**WHAT TO DO:** Leave the pictures out. Return all other data exactly.

[Collected data]
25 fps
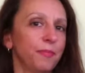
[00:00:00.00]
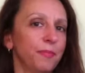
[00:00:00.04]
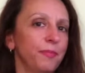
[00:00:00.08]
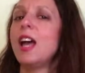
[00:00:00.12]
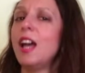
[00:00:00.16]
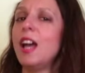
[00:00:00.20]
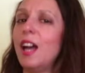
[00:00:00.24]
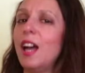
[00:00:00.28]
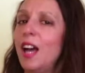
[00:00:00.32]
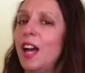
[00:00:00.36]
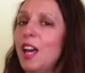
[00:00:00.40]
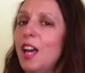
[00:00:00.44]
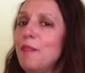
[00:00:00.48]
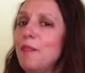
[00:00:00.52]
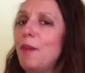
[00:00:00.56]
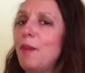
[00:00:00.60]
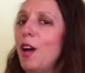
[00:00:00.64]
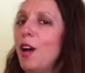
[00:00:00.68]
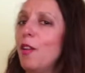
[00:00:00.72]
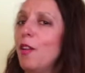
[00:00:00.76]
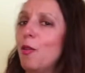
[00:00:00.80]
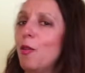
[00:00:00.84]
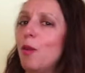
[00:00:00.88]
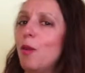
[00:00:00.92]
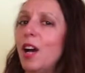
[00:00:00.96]
Hey, by the
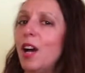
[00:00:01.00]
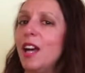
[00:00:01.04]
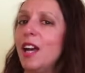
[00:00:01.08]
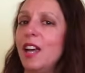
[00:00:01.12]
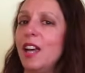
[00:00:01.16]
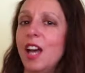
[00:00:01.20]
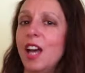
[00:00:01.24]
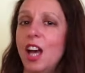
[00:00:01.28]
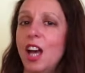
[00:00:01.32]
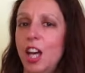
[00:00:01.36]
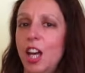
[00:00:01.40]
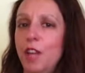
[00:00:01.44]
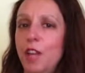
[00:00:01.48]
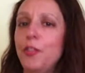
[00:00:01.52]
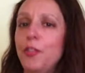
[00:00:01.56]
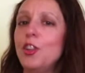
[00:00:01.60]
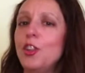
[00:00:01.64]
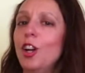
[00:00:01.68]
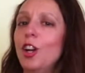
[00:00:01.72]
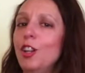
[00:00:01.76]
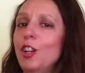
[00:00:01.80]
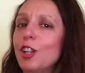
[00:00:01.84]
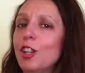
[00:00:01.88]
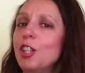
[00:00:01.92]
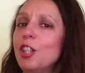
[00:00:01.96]
way, if you're
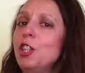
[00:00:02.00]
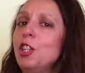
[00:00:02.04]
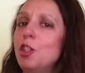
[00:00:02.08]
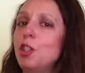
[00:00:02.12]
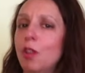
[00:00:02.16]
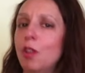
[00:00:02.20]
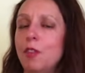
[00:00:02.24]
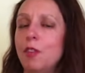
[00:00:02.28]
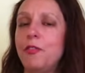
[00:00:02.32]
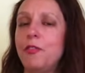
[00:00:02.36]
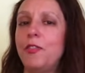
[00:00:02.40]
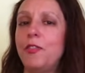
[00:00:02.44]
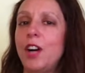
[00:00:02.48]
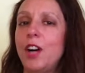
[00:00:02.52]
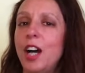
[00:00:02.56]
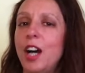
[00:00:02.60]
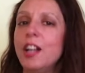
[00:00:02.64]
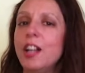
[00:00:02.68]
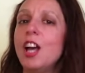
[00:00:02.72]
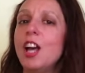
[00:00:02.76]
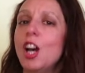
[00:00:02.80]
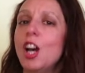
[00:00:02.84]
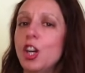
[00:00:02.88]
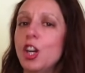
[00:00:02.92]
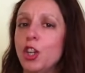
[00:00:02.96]
looking to refine
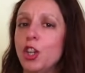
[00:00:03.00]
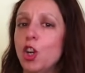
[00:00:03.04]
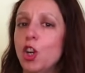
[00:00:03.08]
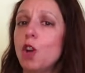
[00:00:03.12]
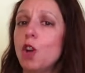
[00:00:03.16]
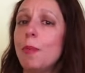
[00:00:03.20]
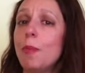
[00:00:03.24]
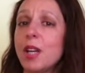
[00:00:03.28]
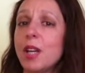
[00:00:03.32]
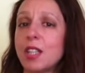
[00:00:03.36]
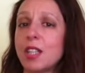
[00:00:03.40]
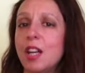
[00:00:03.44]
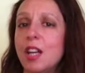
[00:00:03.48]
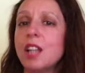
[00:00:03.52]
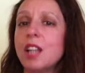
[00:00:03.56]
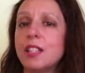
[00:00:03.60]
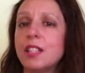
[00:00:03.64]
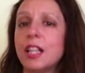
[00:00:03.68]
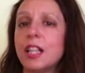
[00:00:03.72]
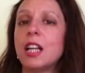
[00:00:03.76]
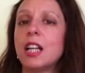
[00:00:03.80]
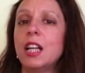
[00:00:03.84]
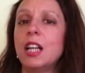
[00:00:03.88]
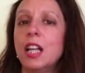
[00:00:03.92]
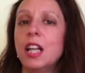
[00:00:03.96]
your massage
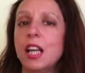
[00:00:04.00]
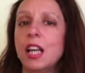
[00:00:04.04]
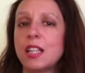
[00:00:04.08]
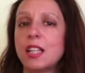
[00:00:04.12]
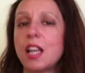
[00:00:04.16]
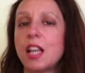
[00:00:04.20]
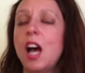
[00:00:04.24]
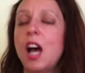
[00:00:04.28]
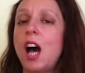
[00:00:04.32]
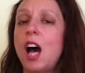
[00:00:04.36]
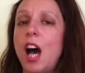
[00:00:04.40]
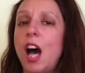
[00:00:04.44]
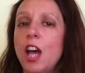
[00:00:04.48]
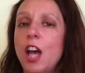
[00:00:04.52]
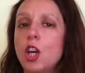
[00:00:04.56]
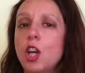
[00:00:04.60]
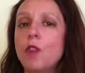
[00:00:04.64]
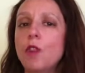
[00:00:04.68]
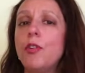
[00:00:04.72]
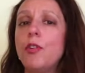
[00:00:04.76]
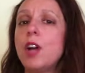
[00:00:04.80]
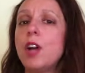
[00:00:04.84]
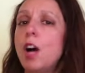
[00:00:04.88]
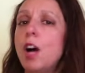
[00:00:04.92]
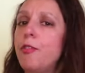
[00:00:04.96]
techniques, I offer
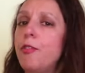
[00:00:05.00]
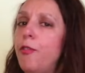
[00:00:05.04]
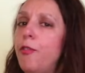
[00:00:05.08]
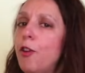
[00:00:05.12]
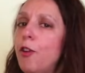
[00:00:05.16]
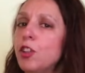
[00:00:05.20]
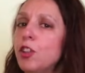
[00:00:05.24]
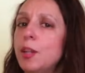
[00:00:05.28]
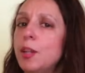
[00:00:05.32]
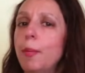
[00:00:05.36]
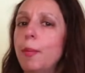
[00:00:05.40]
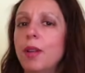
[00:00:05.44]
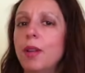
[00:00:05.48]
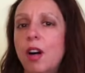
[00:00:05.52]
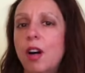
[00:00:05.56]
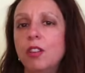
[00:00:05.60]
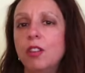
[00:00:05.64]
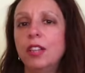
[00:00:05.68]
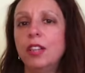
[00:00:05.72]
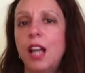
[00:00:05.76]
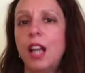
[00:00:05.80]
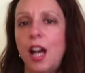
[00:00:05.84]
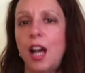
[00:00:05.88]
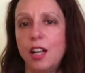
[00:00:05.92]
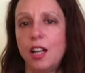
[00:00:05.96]
affordable
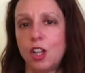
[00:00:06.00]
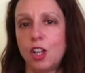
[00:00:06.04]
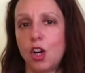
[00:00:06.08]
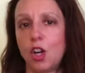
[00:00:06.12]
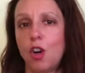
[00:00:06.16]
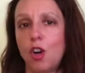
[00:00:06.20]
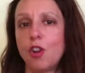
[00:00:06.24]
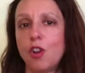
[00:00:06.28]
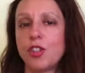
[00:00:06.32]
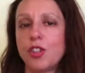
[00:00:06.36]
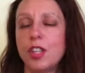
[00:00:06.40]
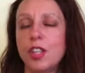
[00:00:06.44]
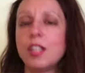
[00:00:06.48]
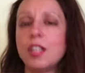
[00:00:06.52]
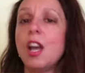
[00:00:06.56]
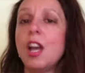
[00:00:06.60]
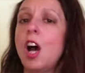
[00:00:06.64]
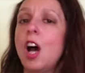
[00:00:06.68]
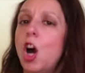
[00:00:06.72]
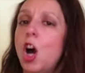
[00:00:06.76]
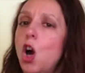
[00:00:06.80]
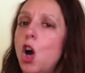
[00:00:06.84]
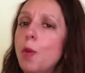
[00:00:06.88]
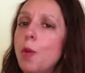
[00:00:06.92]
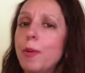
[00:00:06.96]
online courses
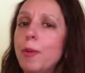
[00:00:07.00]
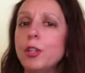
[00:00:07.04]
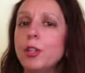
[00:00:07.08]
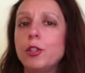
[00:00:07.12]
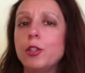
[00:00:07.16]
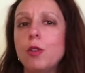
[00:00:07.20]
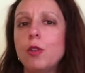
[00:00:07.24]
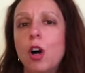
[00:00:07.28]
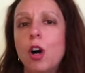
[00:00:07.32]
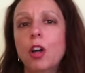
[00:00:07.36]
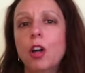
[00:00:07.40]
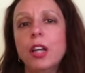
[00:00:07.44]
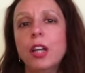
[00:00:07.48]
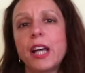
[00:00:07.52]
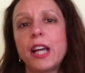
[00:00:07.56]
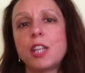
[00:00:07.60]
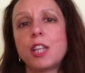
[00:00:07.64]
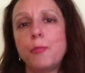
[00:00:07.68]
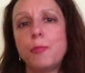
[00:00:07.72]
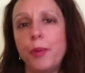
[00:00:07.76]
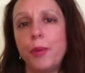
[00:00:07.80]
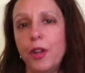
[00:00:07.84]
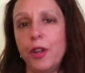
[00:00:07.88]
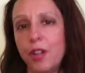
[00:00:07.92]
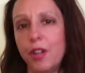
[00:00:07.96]
open to all
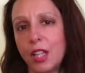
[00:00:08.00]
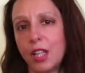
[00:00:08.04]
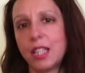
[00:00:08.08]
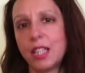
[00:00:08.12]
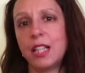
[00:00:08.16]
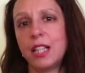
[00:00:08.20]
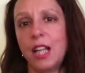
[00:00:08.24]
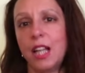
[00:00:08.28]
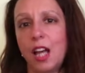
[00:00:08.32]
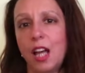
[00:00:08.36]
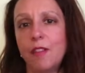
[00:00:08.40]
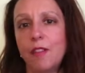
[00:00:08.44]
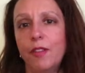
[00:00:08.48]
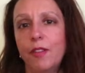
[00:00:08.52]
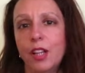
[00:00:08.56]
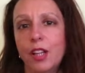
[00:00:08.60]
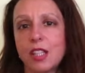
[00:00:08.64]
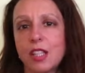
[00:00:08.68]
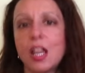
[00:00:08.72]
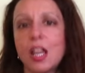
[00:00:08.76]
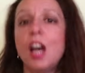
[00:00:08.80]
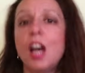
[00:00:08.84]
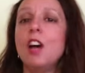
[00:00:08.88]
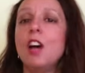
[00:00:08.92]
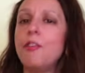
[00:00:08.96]
experience levels.
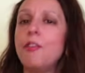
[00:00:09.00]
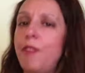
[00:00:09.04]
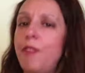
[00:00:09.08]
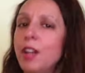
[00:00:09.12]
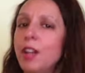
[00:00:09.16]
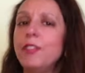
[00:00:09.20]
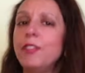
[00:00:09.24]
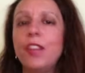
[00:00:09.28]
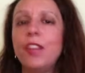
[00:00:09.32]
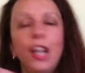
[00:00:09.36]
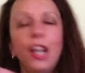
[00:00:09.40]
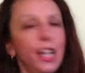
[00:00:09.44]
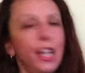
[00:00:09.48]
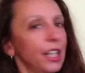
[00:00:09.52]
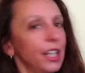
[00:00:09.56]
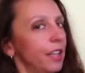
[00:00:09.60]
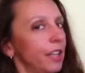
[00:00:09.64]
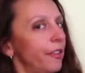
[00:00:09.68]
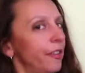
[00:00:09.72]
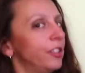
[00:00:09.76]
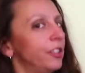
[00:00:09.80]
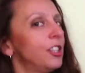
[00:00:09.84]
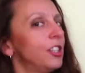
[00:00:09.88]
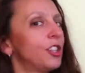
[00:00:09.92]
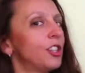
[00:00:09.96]
Find the link in the
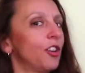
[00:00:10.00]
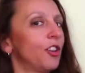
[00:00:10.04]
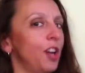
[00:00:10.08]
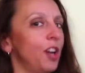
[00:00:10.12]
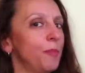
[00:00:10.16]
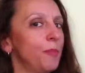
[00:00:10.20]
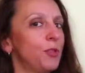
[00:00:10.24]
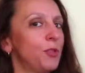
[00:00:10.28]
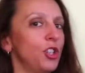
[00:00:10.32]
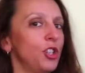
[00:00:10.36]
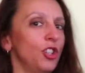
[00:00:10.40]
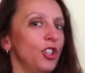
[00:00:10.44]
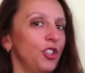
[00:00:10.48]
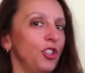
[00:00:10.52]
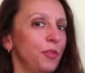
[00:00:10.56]
description.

**WORKED SOLUTION:**
25 fps
[00:00:00.00]
[00:00:00.04]
[00:00:00.08]
[00:00:00.12]
[00:00:00.16]
[00:00:00.20]
[00:00:00.24]
[00:00:00.28]
[00:00:00.32]
[00:00:00.36]
[00:00:00.40]
[00:00:00.44]
[00:00:00.48]
[00:00:00.52]
[00:00:00.56]
[00:00:00.60]
[00:00:00.64]
[00:00:00.68]
[00:00:00.72]
[00:00:00.76]
[00:00:00.80]
[00:00:00.84]
[00:00:00.88]
[00:00:00.92]
[00:00:00.96]
Hey, by the
[00:00:01.00]
[00:00:01.04]
[00:00:01.08]
[00:00:01.12]
[00:00:01.16]
[00:00:01.20]
[00:00:01.24]
[00:00:01.28]
[00:00:01.32]
[00:00:01.36]
[00:00:01.40]
[00:00:01.44]
[00:00:01.48]
[00:00:01.52]
[00:00:01.56]
[00:00:01.60]
[00:00:01.64]
[00:00:01.68]
[00:00:01.72]
[00:00:01.76]
[00:00:01.80]
[00:00:01.84]
[00:00:01.88]
[00:00:01.92]
[00:00:01.96]
way, if you're
[00:00:02.00]
[00:00:02.04]
[00:00:02.08]
[00:00:02.12]
[00:00:02.16]
[00:00:02.20]
[00:00:02.24]
[00:00:02.28]
[00:00:02.32]
[00:00:02.36]
[00:00:02.40]
[00:00:02.44]
[00:00:02.48]
[00:00:02.52]
[00:00:02.56]
[00:00:02.60]
[00:00:02.64]
[00:00:02.68]
[00:00:02.72]
[00:00:02.76]
[00:00:02.80]
[00:00:02.84]
[00:00:02.88]
[00:00:02.92]
[00:00:02.96]
looking to refine
[00:00:03.00]
[00:00:03.04]
[00:00:03.08]
[00:00:03.12]
[00:00:03.16]
[00:00:03.20]
[00:00:03.24]
[00:00:03.28]
[00:00:03.32]
[00:00:03.36]
[00:00:03.40]
[00:00:03.44]
[00:00:03.48]
[00:00:03.52]
[00:00:03.56]
[00:00:03.60]
[00:00:03.64]
[00:00:03.68]
[00:00:03.72]
[00:00:03.76]
[00:00:03.80]
[00:00:03.84]
[00:00:03.88]
[00:00:03.92]
[00:00:03.96]
your massage
[00:00:04.00]
[00:00:04.04]
[00:00:04.08]
[00:00:04.12]
[00:00:04.16]
[00:00:04.20]
[00:00:04.24]
[00:00:04.28]
[00:00:04.32]
[00:00:04.36]
[00:00:04.40]
[00:00:04.44]
[00:00:04.48]
[00:00:04.52]
[00:00:04.56]
[00:00:04.60]
[00:00:04.64]
[00:00:04.68]
[00:00:04.72]
[00:00:04.76]
[00:00:04.80]
[00:00:04.84]
[00:00:04.88]
[00:00:04.92]
[00:00:04.96]
techniques, I offer
[00:00:05.00]
[00:00:05.04]
[00:00:05.08]
[00:00:05.12]
[00:00:05.16]
[00:00:05.20]
[00:00:05.24]
[00:00:05.28]
[00:00:05.32]
[00:00:05.36]
[00:00:05.40]
[00:00:05.44]
[00:00:05.48]
[00:00:05.52]
[00:00:05.56]
[00:00:05.60]
[00:00:05.64]
[00:00:05.68]
[00:00:05.72]
[00:00:05.76]
[00:00:05.80]
[00:00:05.84]
[00:00:05.88]
[00:00:05.92]
[00:00:05.96]
affordable
[00:00:06.00]
[00:00:06.04]
[00:00:06.08]
[00:00:06.12]
[00:00:06.16]
[00:00:06.20]
[00:00:06.24]
[00:00:06.28]
[00:00:06.32]
[00:00:06.36]
[00:00:06.40]
[00:00:06.44]
[00:00:06.48]
[00:00:06.52]
[00:00:06.56]
[00:00:06.60]
[00:00:06.64]
[00:00:06.68]
[00:00:06.72]
[00:00:06.76]
[00:00:06.80]
[00:00:06.84]
[00:00:06.88]
[00:00:06.92]
[00:00:06.96]
online courses
[00:00:07.00]
[00:00:07.04]
[00:00:07.08]
[00:00:07.12]
[00:00:07.16]
[00:00:07.20]
[00:00:07.24]
[00:00:07.28]
[00:00:07.32]
[00:00:07.36]
[00:00:07.40]
[00:00:07.44]
[00:00:07.48]
[00:00:07.52]
[00:00:07.56]
[00:00:07.60]
[00:00:07.64]
[00:00:07.68]
[00:00:07.72]
[00:00:07.76]
[00:00:07.80]
[00:00:07.84]
[00:00:07.88]
[00:00:07.92]
[00:00:07.96]
open to all
[00:00:08.00]
[00:00:08.04]
[00:00:08.08]
[00:00:08.12]
[00:00:08.16]
[00:00:08.20]
[00:00:08.24]
[00:00:08.28]
[00:00:08.32]
[00:00:08.36]
[00:00:08.40]
[00:00:08.44]
[00:00:08.48]
[00:00:08.52]
[00:00:08.56]
[00:00:08.60]
[00:00:08.64]
[00:00:08.68]
[00:00:08.72]
[00:00:08.76]
[00:00:08.80]
[00:00:08.84]
[00:00:08.88]
[00:00:08.92]
[00:00:08.96]
experience levels.
[00:00:09.00]
[00:00:09.04]
[00:00:09.08]
[00:00:09.12]
[00:00:09.16]
[00:00:09.20]
[00:00:09.24]
[00:00:09.28]
[00:00:09.32]
[00:00:09.36]
[00:00:09.40]
[00:00:09.44]
[00:00:09.48]
[00:00:09.52]
[00:00:09.56]
[00:00:09.60]
[00:00:09.64]
[00:00:09.68]
[00:00:09.72]
[00:00:09.76]
[00:00:09.80]
[00:00:09.84]
[00:00:09.88]
[00:00:09.92]
[00:00:09.96]
Find the link in the
[00:00:10.00]
[00:00:10.04]
[00:00:10.08]
[00:00:10.12]
[00:00:10.16]
[00:00:10.20]
[00:00:10.24]
[00:00:10.28]
[00:00:10.32]
[00:00:10.36]
[00:00:10.40]
[00:00:10.44]
[00:00:10.48]
[00:00:10.52]
[00:00:10.56]
description.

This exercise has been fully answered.